The selling stockholders may pledge or grant a security interest in some or all of the preferred stock or shares of common stock owned by them and, if they default in the performance of their secured obligations, the pledgees or secured parties may offer and sell the shares of common stock from time to time pursuant to this prospectus or any amendment to this prospectus under Rule 424(b)(3) or other applicable provision of the Securities Act amending, if necessary, the list of selling stockholders to include the pledgee, transferee or other successors in interest as selling stockholders under this prospectus. The selling stockholders also may transfer and donate the shares of common stock in other circumstances in which case the transferees, donees, pledgees or other successors in interest will be the selling beneficial owners for purposes of this prospectus.
 
To the extent required by the Securities Act and the rules and regulations thereunder, the selling stockholders and any broker-dealer participating in the distribution of the shares of common stock may be deemed to be “underwriters” within the meaning of the Securities Act, and any commission paid, or any discounts or concessions allowed to, any such broker-dealer may be deemed to be underwriting commissions or discounts under the Securities Act.
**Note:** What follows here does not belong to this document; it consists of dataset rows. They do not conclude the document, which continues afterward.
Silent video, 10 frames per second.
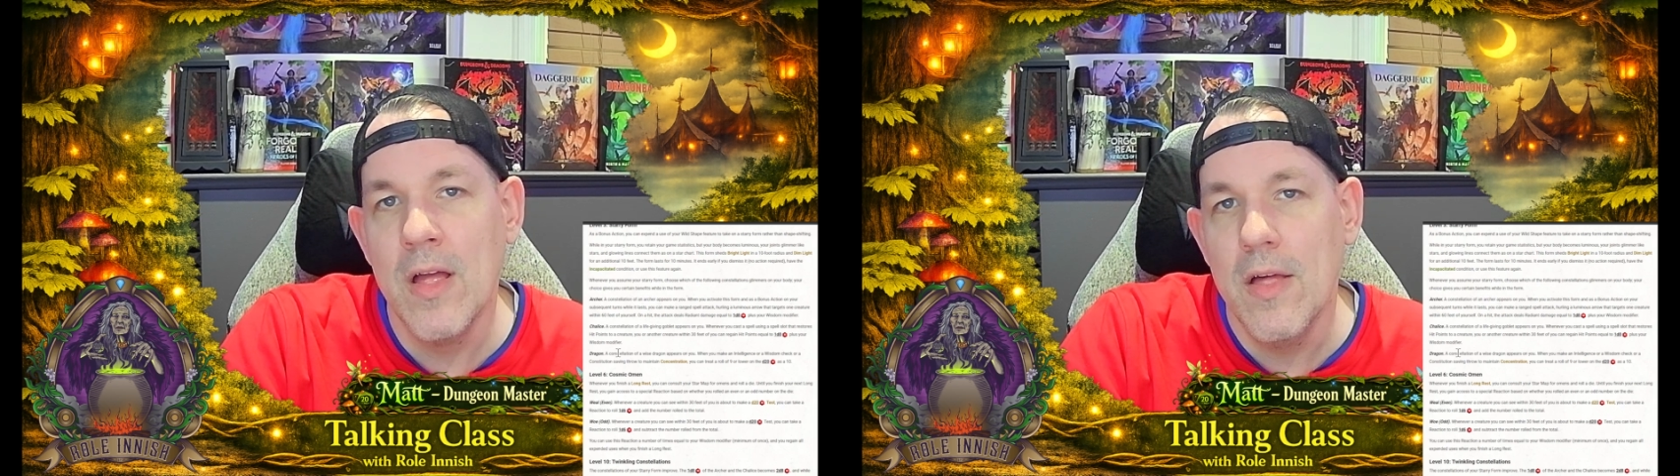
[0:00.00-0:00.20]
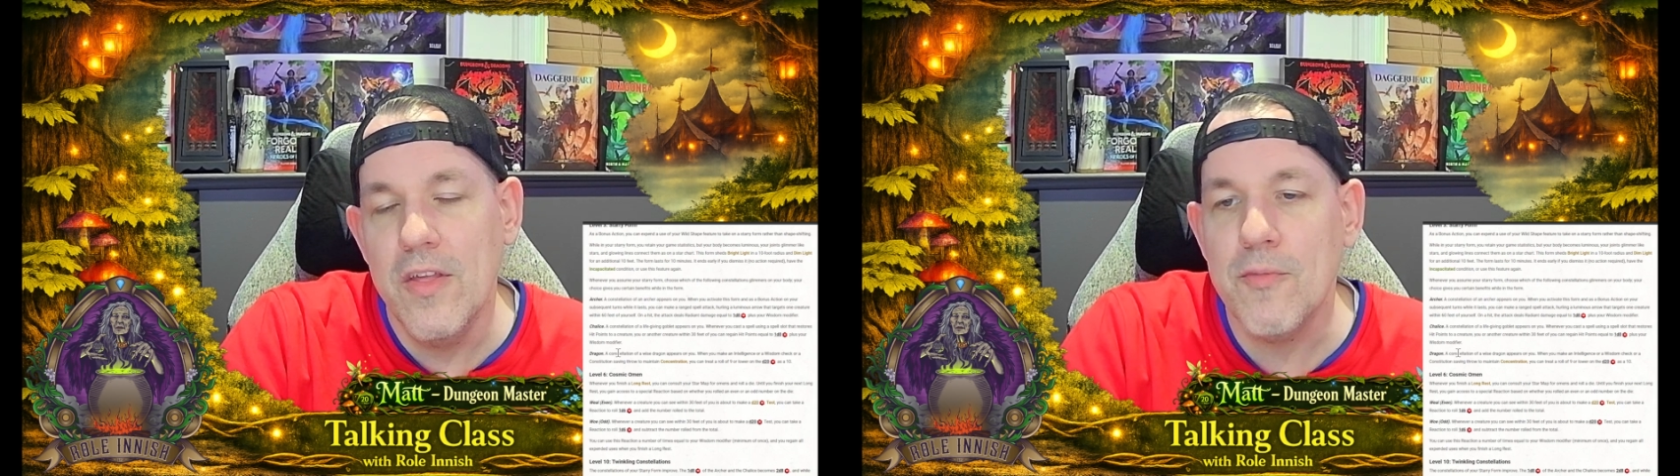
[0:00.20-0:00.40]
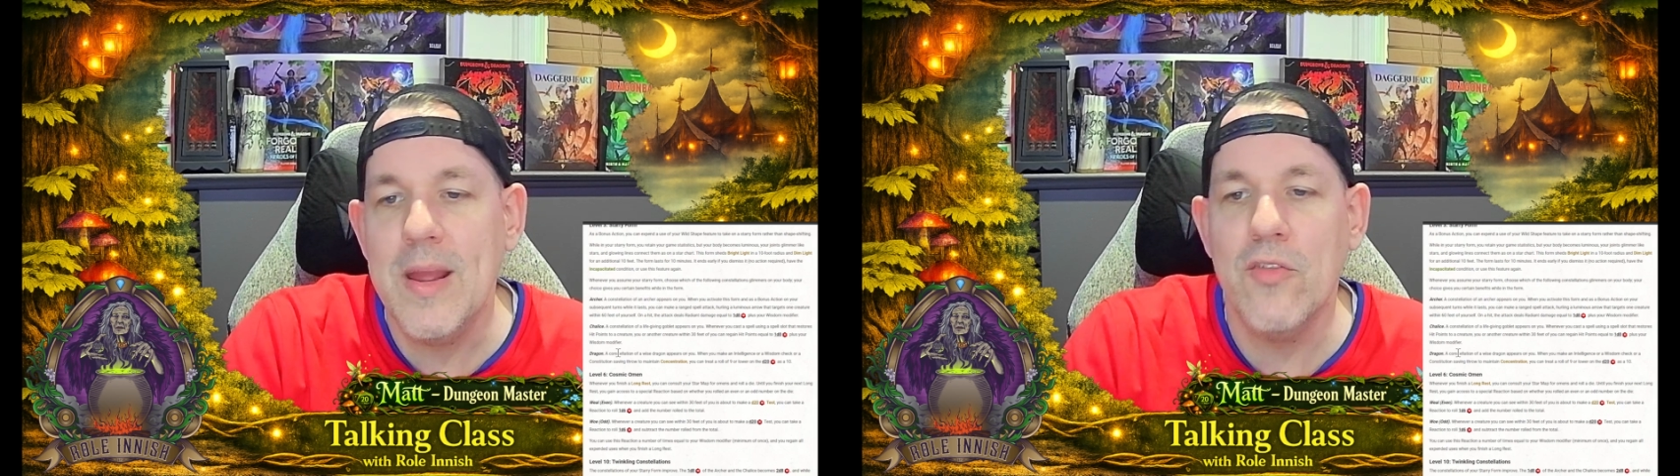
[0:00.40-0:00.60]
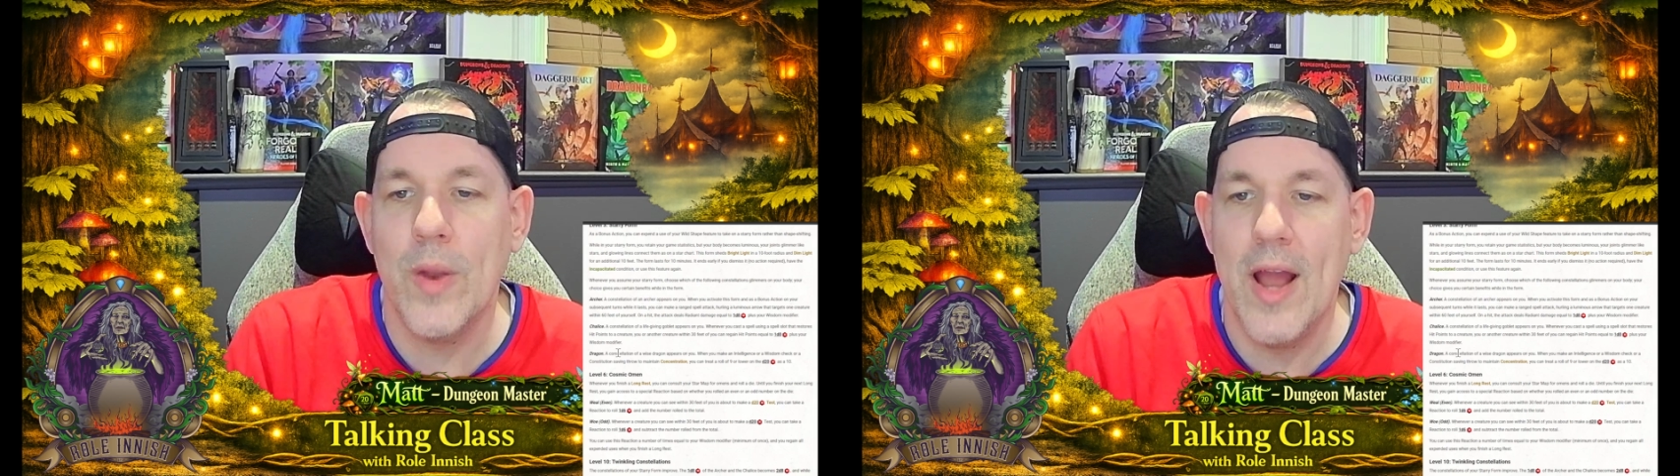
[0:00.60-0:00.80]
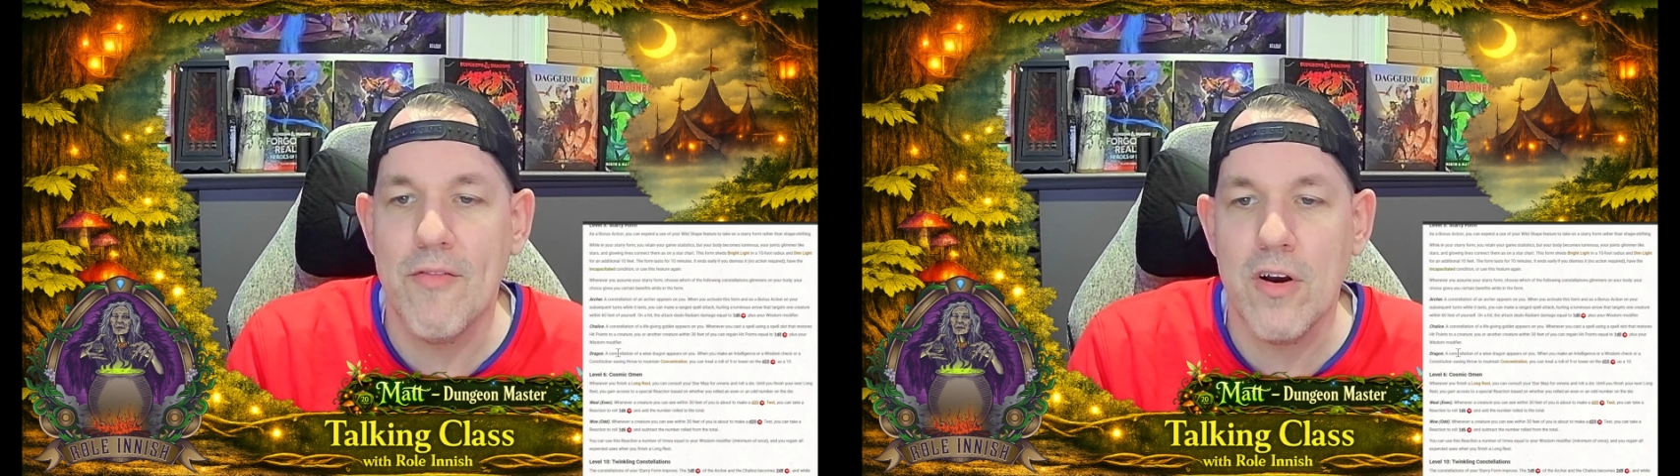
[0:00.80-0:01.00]
This means
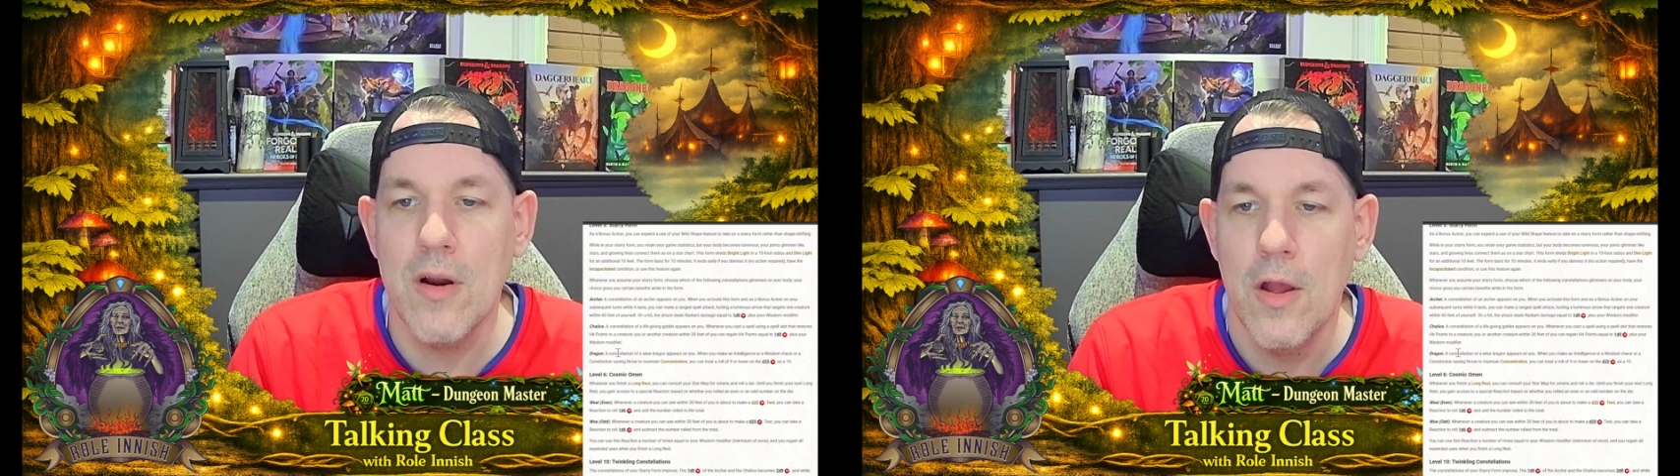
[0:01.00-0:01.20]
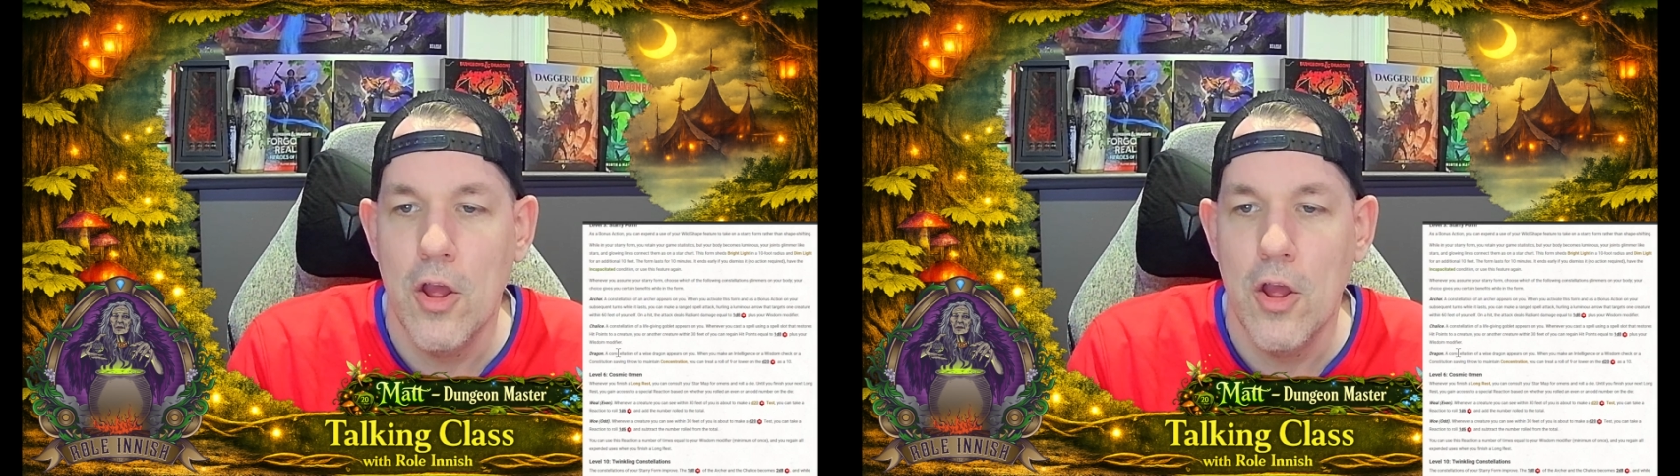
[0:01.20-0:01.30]
whenever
At the time a particular offering of the shares of common stock is made, a prospectus supplement, if required, will be distributed, which will set forth the aggregate amount of shares of common stock being offered and the terms of the offering, including the name or names of any broker-dealers or agents, any discounts, commissions and other terms constituting compensation from the selling stockholders and any discounts, commissions or concessions allowed or re-allowed or paid to broker-dealers.
 
Under the securities laws of some states, the shares of common stock may be sold in such states only through registered or licensed brokers or dealers. In addition, in some states the shares of common stock may not be sold unless such shares have been registered or qualified for sale in such state or an exemption from registration or qualification is available and is complied with.
 
 
 

 
There can be no assurance that any selling stockholder will sell any or all of the shares of common stock registered pursuant to the registration statement, of which this prospectus forms a part.
 
The selling stockholders and any other person participating in such distribution will be subject to applicable provisions of the Securities Exchange Act of 1934, as amended, and the rules and regulations thereunder, including, without limitation, to the extent applicable, Regulation M of the Exchange Act, which may limit the timing of purchases and sales of any of the shares of common stock by the selling stockholders and any other participating person. To the extent applicable, Regulation M may also restrict the ability of any person engaged in the distribution of the shares of common stock to engage in market-making activities with respect to the shares of common stock. All of the foregoing may affect the marketability of the shares of common stock and the ability of any person or entity to engage in market-making activities with respect to the shares of common stock.
 
We will pay all expenses of the registration of the shares of common stock pursuant to the registration rights agreement, estimated to be $[     ] in total, including, without limitation, Securities and Exchange Commission filing fees and expenses of compliance with state securities or “blue sky” laws; provided, however, a selling stockholder will pay all underwriting discounts and selling commissions, if any. We will indemnify the selling stockholders against liabilities, including some liabilities under the Securities Act in accordance with the registration rights agreements or the selling stockholders will be entitled to contribution. We may be indemnified by the selling stockholders against civil liabilities, including liabilities under the Securities Act that may arise from any written information furnished to us by the selling stockholder specifically for use in this prospectus, in accordance with the related registration rights agreements or we may be entitled to contribution.

Once sold under the registration statement, of which this prospectus forms a part, the shares of common stock will be freely tradable in the hands of persons other than our affiliates.